The bearish momentum of the EUR/USD continued, reaching a 4-month low at the 1.1710 support, as the pair trades in the last session of Q1 2021. The Forex market and the EUR/USD currency pair will be reacting to a bundle of important European and American economic data today. The recent announcement by the major European economies to impose strict COVID restrictions at a time when the continent faces a weak pace in vaccinations, in addition to weak stimulus plans, remain constant pressure factors on the performance of the euro.
Vaccine export restrictions will top the agenda on Thursday and Friday of the European Council meeting as the bloc accelerates to ramp up its lackluster program, pushing the Eurozone back into recovery for months compared to the United Kingdom, the United States and other countries. The divergence in the economic outlook has already had meaningful consequences with the European Central Bank (ECB), introducing pre-planned purchases of government bonds as part of its quantitative easing program to prevent higher Eurozone yields in line with their global counterparts. This was just as the Bank of England, Federal Reserve and others point to the indifference to the increased yields provided by UK and US bonds, which reflects investor optimism about interest rate expectations.
The euro is exposed to uncertainty. Due to the uncertainty of the future of the Coronavirus Recovery Fund in the European Union, after its legitimacy was challenged in the German Constitutional Court. Commenting on this, Jörg Kramer, Chief Economist at Commerzbank said: “The German Constitutional Court has prevented the president from issuing a law ratifying the so-called EU Special Resources Decision until a decision is made on a temporary injunction. We consider it unlikely that the parliament will ultimately declare the ratification law unconstitutional," he added. It is true that Article 17 of the European Union’s Financial Regulations stipulates that the European Union “may not raise loans within the framework of the budget”. But without Germany, the European Recovery Fund cannot actually take off, which could lead to market turmoil and hence the price of the EUR.
German health officials have agreed to restrict the use of the AstraZeneca vaccine in people under the age of 60, amid new fears of unusual blood clots that have been reported in a small number of those who have received this vaccine. Accordingly, Minister of Health Jens Spahn and state officials unanimously agreed to give the vaccine only to people 60 years of age or older, unless they belong to a high-risk group for serious illness from COVID-19 and agreed with their doctor to take the vaccine despite its small size because it is not exposure to the risk of fatal side effects.

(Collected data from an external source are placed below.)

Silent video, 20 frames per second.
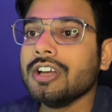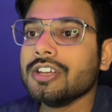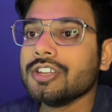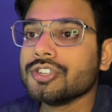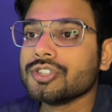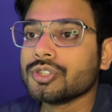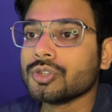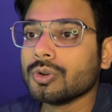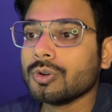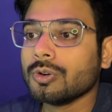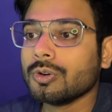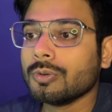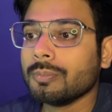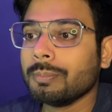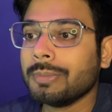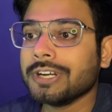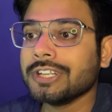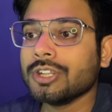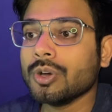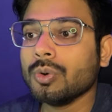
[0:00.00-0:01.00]
So,
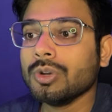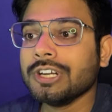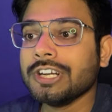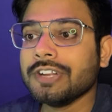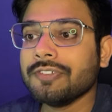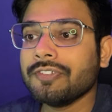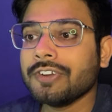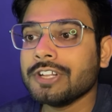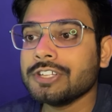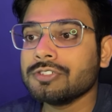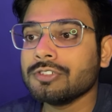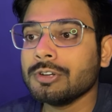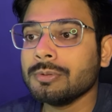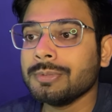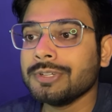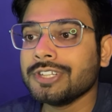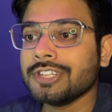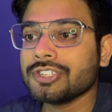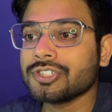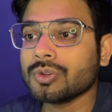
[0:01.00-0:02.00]
but the only difference will
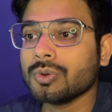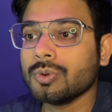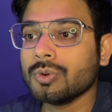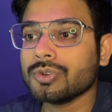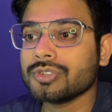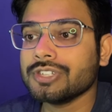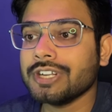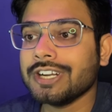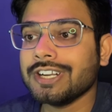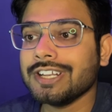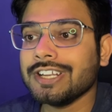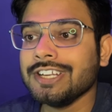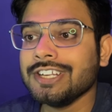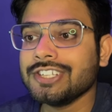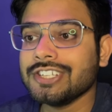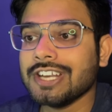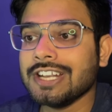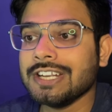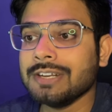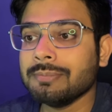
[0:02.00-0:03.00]
be the scores, that
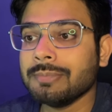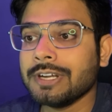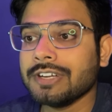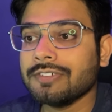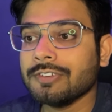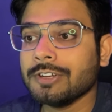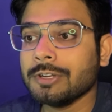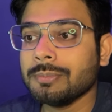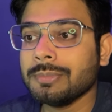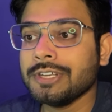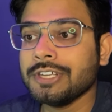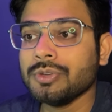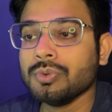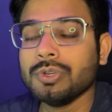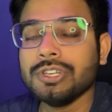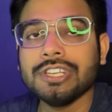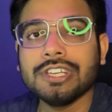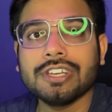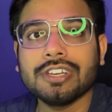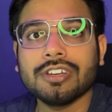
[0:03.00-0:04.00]
each element will be
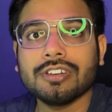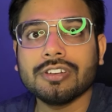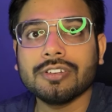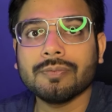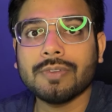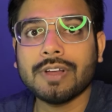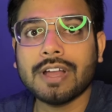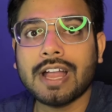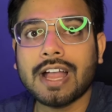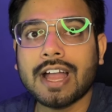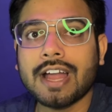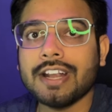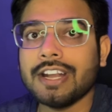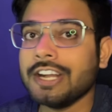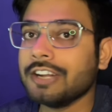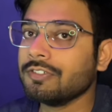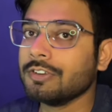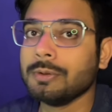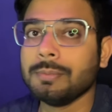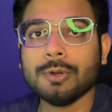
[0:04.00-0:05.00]
unique here and
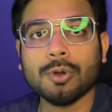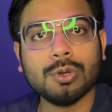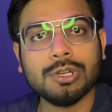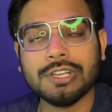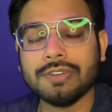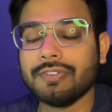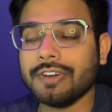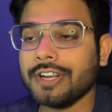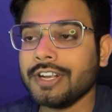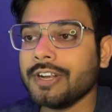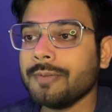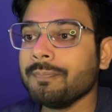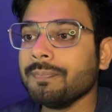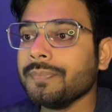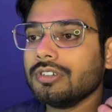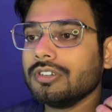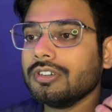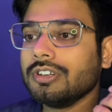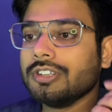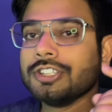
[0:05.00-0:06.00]
it will be only one.
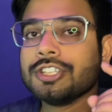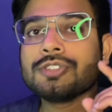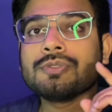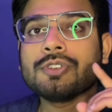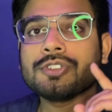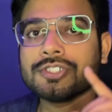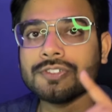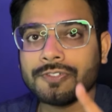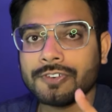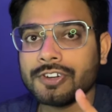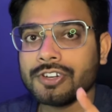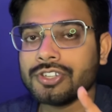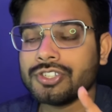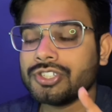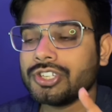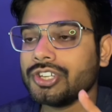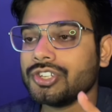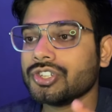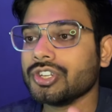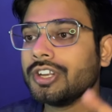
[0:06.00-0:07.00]
This was the first
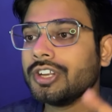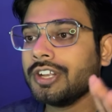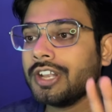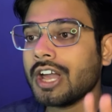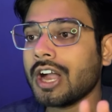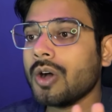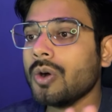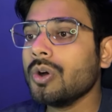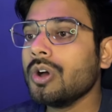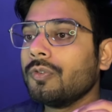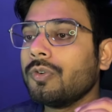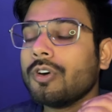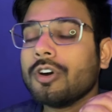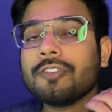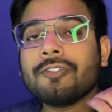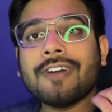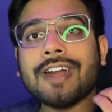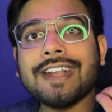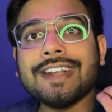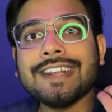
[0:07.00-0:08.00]
stage. Now for
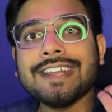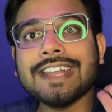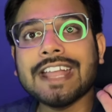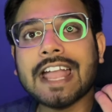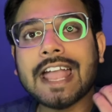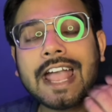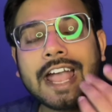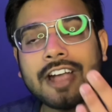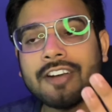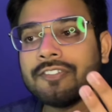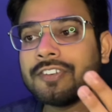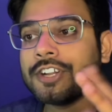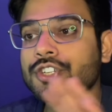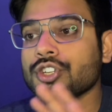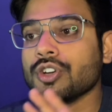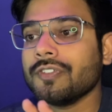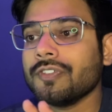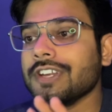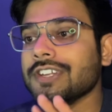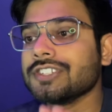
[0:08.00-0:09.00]
finding average
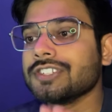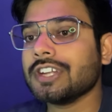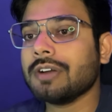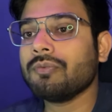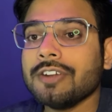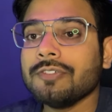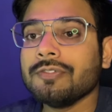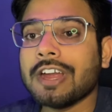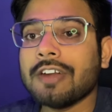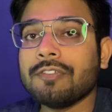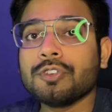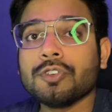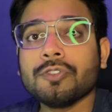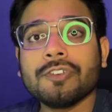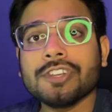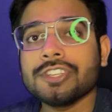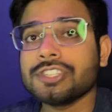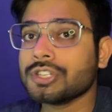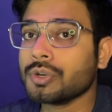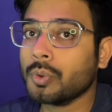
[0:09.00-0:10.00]
of exam, we have to
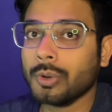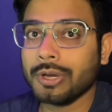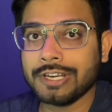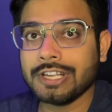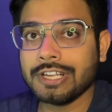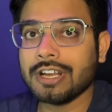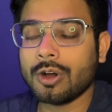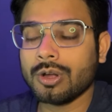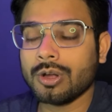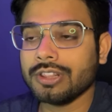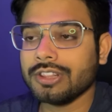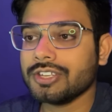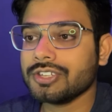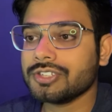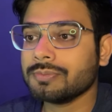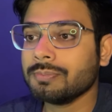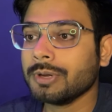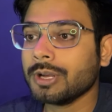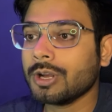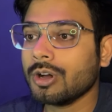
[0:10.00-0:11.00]
first query on
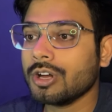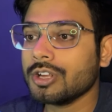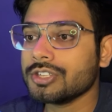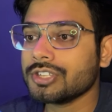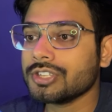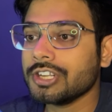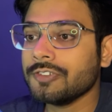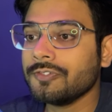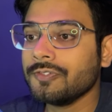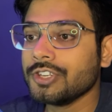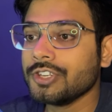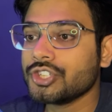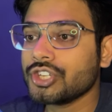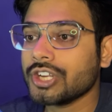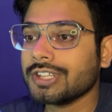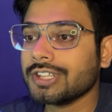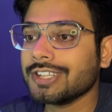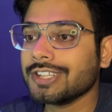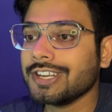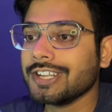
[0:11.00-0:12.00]
this, because if we
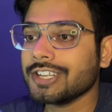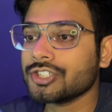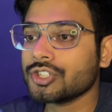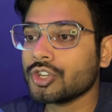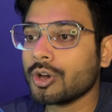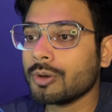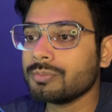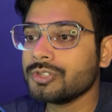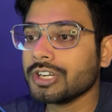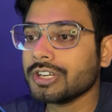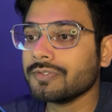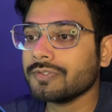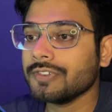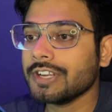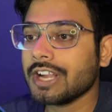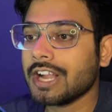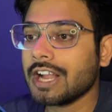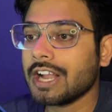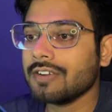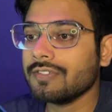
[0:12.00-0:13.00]
check the next object, we
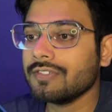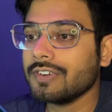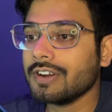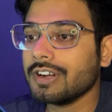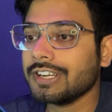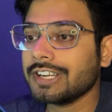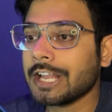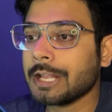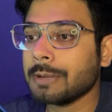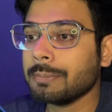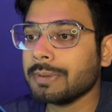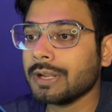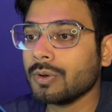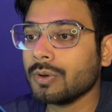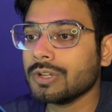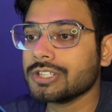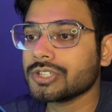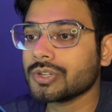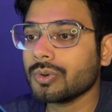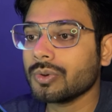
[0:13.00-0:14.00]
have type
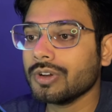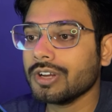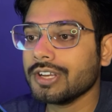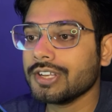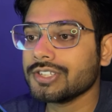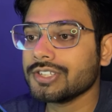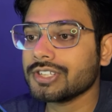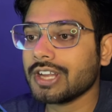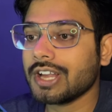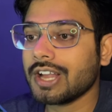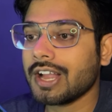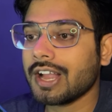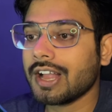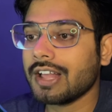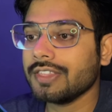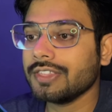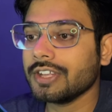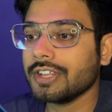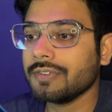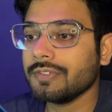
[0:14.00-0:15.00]
equals quiz
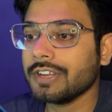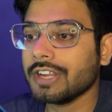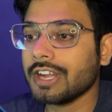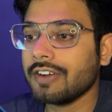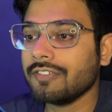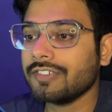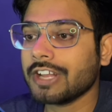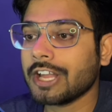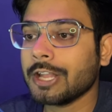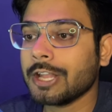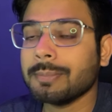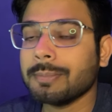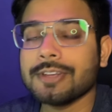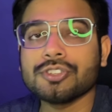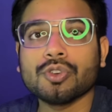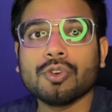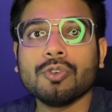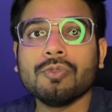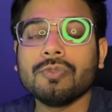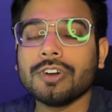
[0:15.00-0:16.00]
and then we have type as
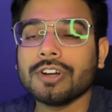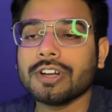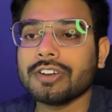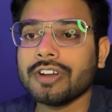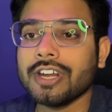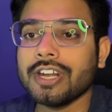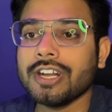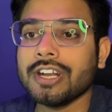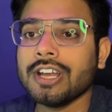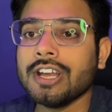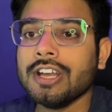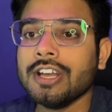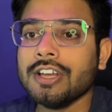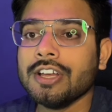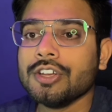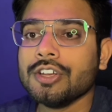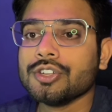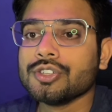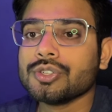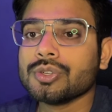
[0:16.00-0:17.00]
homework, right?
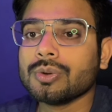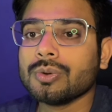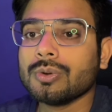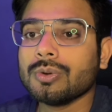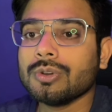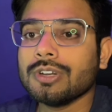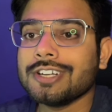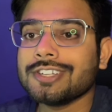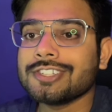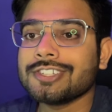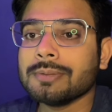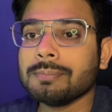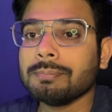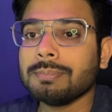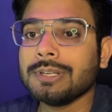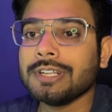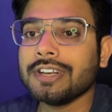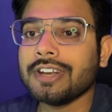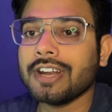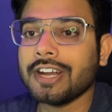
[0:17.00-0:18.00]
So let's
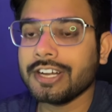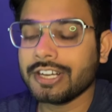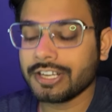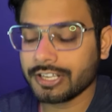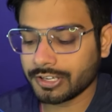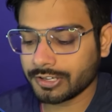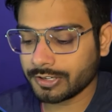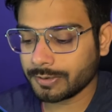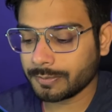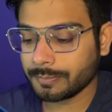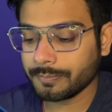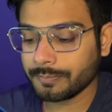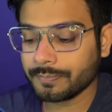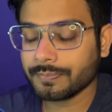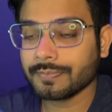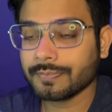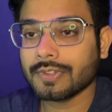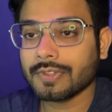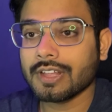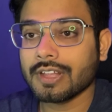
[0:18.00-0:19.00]
simply write here,
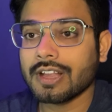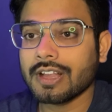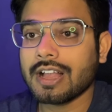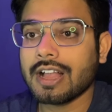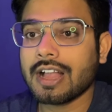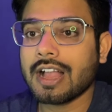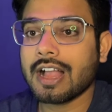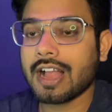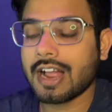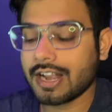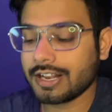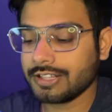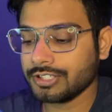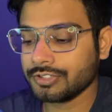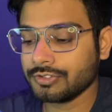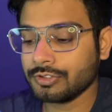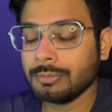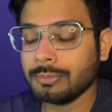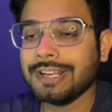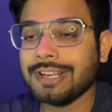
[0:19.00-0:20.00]
and
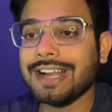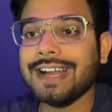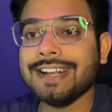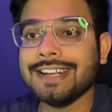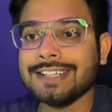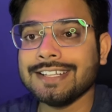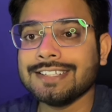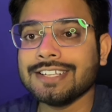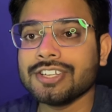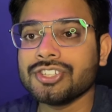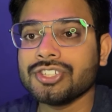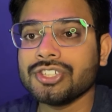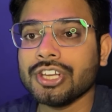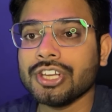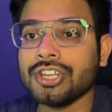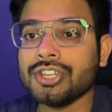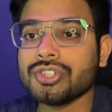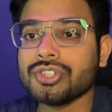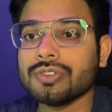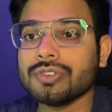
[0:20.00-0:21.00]
this will be another
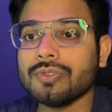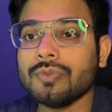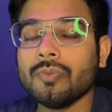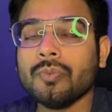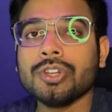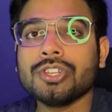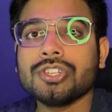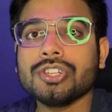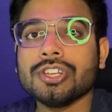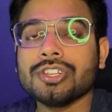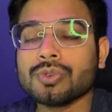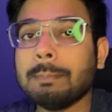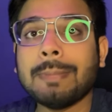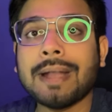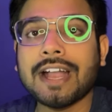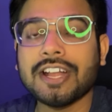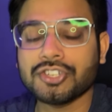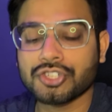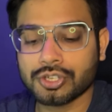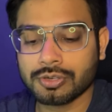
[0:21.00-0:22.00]
stage, which is
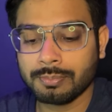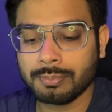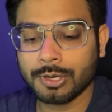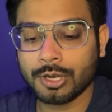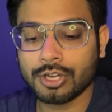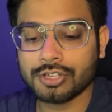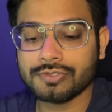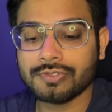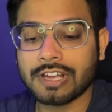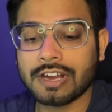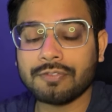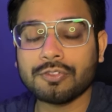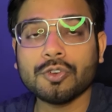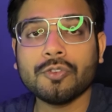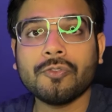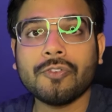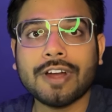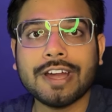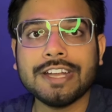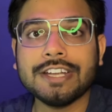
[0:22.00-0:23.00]
match, because we have to
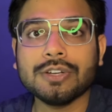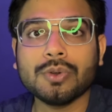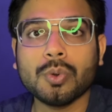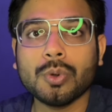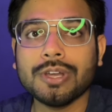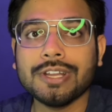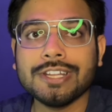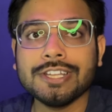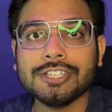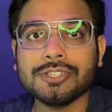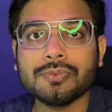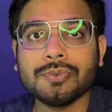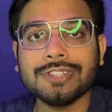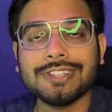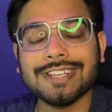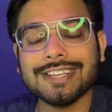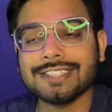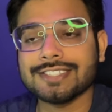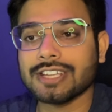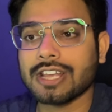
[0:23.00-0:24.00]
find queries with
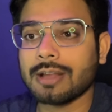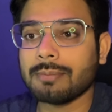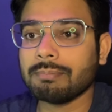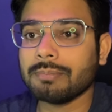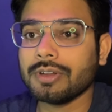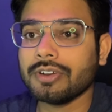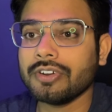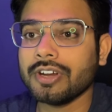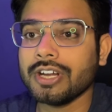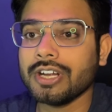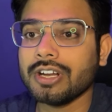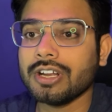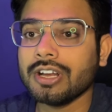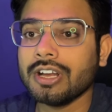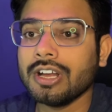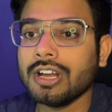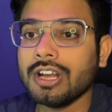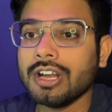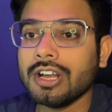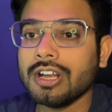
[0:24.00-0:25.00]
exam, right?
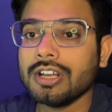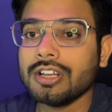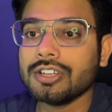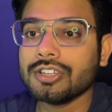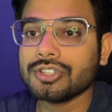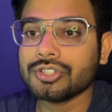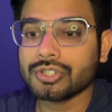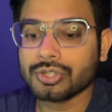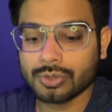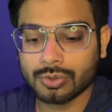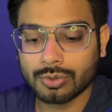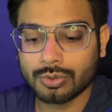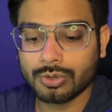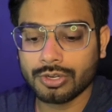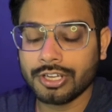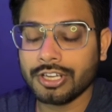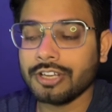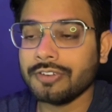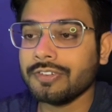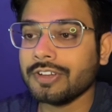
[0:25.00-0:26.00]
So
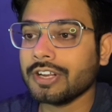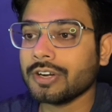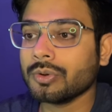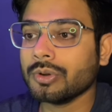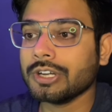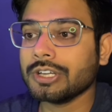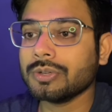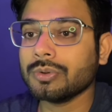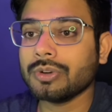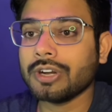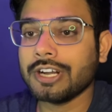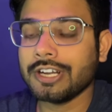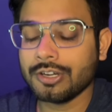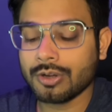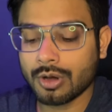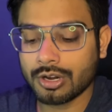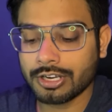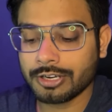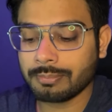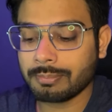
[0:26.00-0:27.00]
here we are going to write
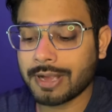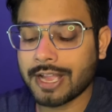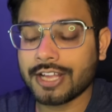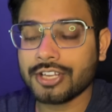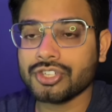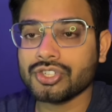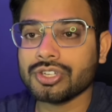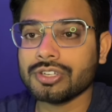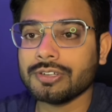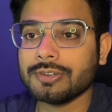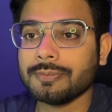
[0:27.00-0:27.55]
$match.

Technical analysis of the pair:
The continuation of the aforementioned pressure factors will continue to support the bears' dominance, and it may happen that the technical indicators reach strong oversold levels. Accordingly, the levels of support closest to the pair may be 1.1685 and 1.1590. The last level is more appropriate to consider buying while waiting for a technical bullish rebound that may occur at any time. On the upside, the psychological resistance of 1.2000 will remain the most important for a strong and real shift to the current downtrend.
Regarding the euro, German unemployment figures and the Consumer Price Index reading in the Eurozone will be announced. Regarding the dollar, the ADP reading will be announced to measure the change in the number of US non-farm payrolls, the Chicago PMI reading and pending home sales.